Consider delivering data from a weather station to a mixture of users on the Internet, as shown in Figure 1:

Figure 1. Delivering data to diverse clients

The figure demonstrates that you may have users on limited-bandwidth connections -- like radio links to handheld devices, pagers, phones, and PDAs -- and high client bandwidth multicast services -- like satellites telemetry applications requiring constant updates, and cable modem, DSL, and traditional modem users. In future columns, we will examine prototypes that use a delegation model to utilize the technologies in the figure, while at the same time maximizing code reuse with simultaneous support for Jini, JRMS, RMI, JDBC, JMS, HTTP, applets, and JavaScript.

This article introduces an architecture that utilizes a Web server as a resource contention manager, a basic service provider (for file services), and a general supplier of an application service (for weather data). The Brazil Web server differs from current Web servers in that it is smaller and easier to comprehend, and provides users with an old abstraction -- property objects. Use of property objects with the Brazil Scripting Language (BSL) provides an integrated Web content delivery system with no out-of-band scripts, which allows easy access to data on the server. Thus, placing server data that is not a file on a Webpage becomes trivial.

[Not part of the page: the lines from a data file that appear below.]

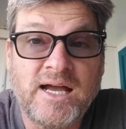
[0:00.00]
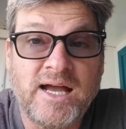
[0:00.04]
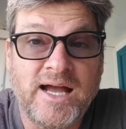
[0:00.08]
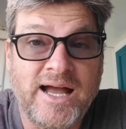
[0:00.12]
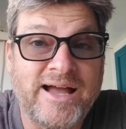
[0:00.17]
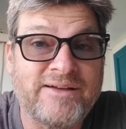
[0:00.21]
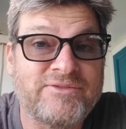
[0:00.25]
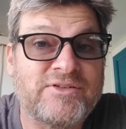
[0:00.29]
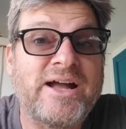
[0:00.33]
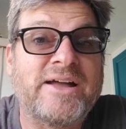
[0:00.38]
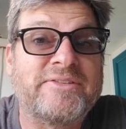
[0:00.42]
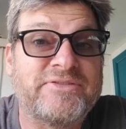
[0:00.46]

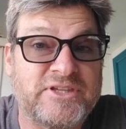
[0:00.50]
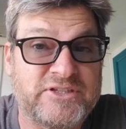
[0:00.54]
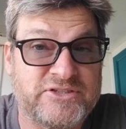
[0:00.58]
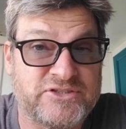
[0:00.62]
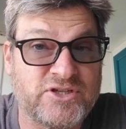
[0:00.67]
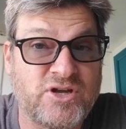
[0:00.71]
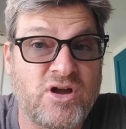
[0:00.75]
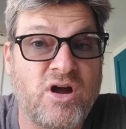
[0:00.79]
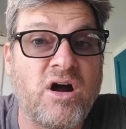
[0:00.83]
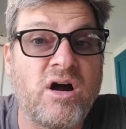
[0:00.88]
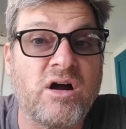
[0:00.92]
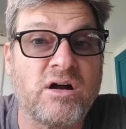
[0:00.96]
I've got this
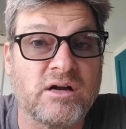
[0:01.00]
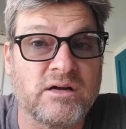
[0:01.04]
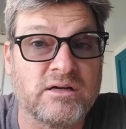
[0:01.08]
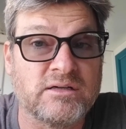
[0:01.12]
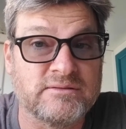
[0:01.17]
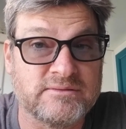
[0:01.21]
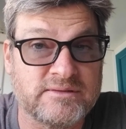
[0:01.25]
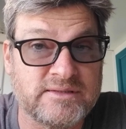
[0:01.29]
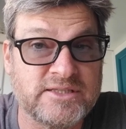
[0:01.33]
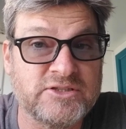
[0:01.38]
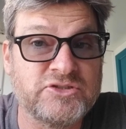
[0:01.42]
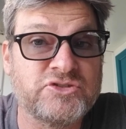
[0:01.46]

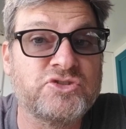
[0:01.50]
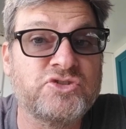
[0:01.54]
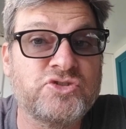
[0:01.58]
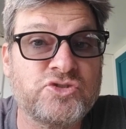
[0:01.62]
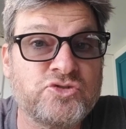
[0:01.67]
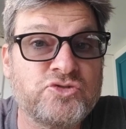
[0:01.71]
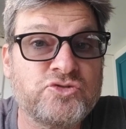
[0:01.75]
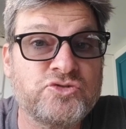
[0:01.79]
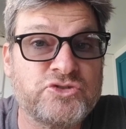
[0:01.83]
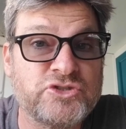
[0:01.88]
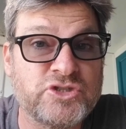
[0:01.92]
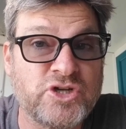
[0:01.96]

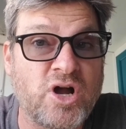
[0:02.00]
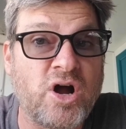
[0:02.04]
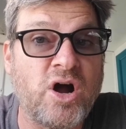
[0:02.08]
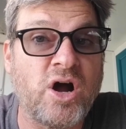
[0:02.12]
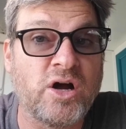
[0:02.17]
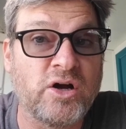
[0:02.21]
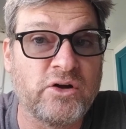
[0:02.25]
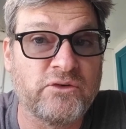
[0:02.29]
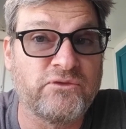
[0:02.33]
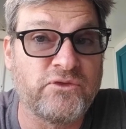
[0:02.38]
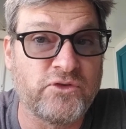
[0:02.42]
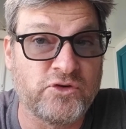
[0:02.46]
used
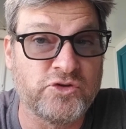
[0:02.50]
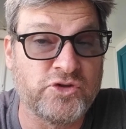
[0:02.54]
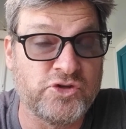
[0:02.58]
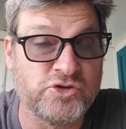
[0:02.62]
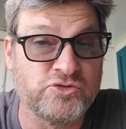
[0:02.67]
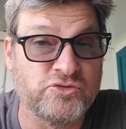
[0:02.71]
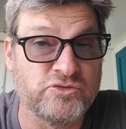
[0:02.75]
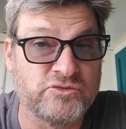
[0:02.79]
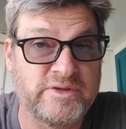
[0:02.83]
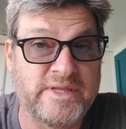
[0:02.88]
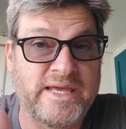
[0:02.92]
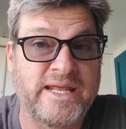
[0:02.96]
car for
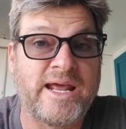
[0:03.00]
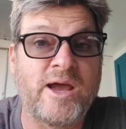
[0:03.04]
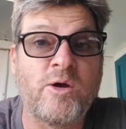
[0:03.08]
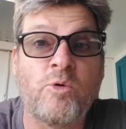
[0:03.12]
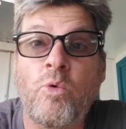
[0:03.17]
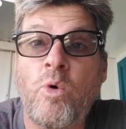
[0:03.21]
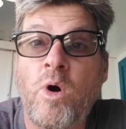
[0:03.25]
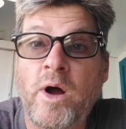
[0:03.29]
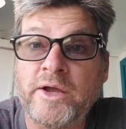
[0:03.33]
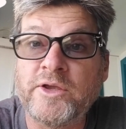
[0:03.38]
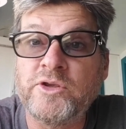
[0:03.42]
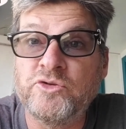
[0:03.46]
you that I
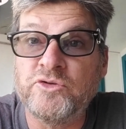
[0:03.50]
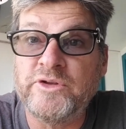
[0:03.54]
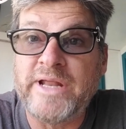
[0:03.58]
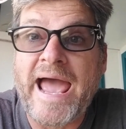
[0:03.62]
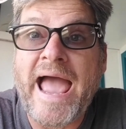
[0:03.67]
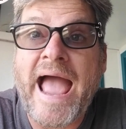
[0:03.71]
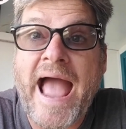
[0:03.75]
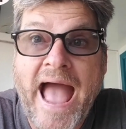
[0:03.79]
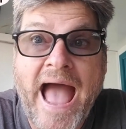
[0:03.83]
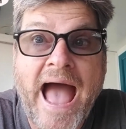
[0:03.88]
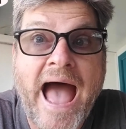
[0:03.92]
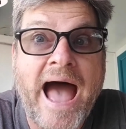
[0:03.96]
want you to
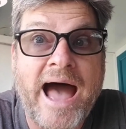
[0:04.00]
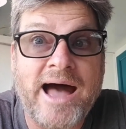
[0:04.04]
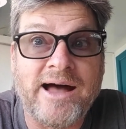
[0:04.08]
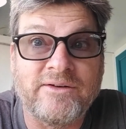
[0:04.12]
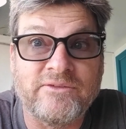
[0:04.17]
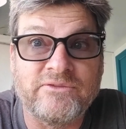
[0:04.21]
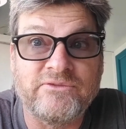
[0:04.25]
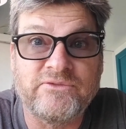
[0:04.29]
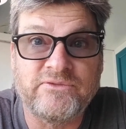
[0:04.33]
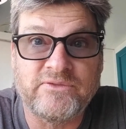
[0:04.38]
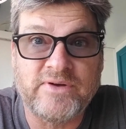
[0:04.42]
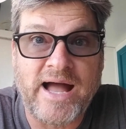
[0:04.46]

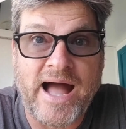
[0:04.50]
have.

The advantage of this approach is that the Web server also doubles as the foundation for delivering services to users with different requirements, yet utilizes the same code base and provides a unified interface to the varying protocol drivers. Often these services require some additional interfaces and/or management abilities. By using a variety of mechanisms, the Brazil Web server can provide authenticated, secure access to these services.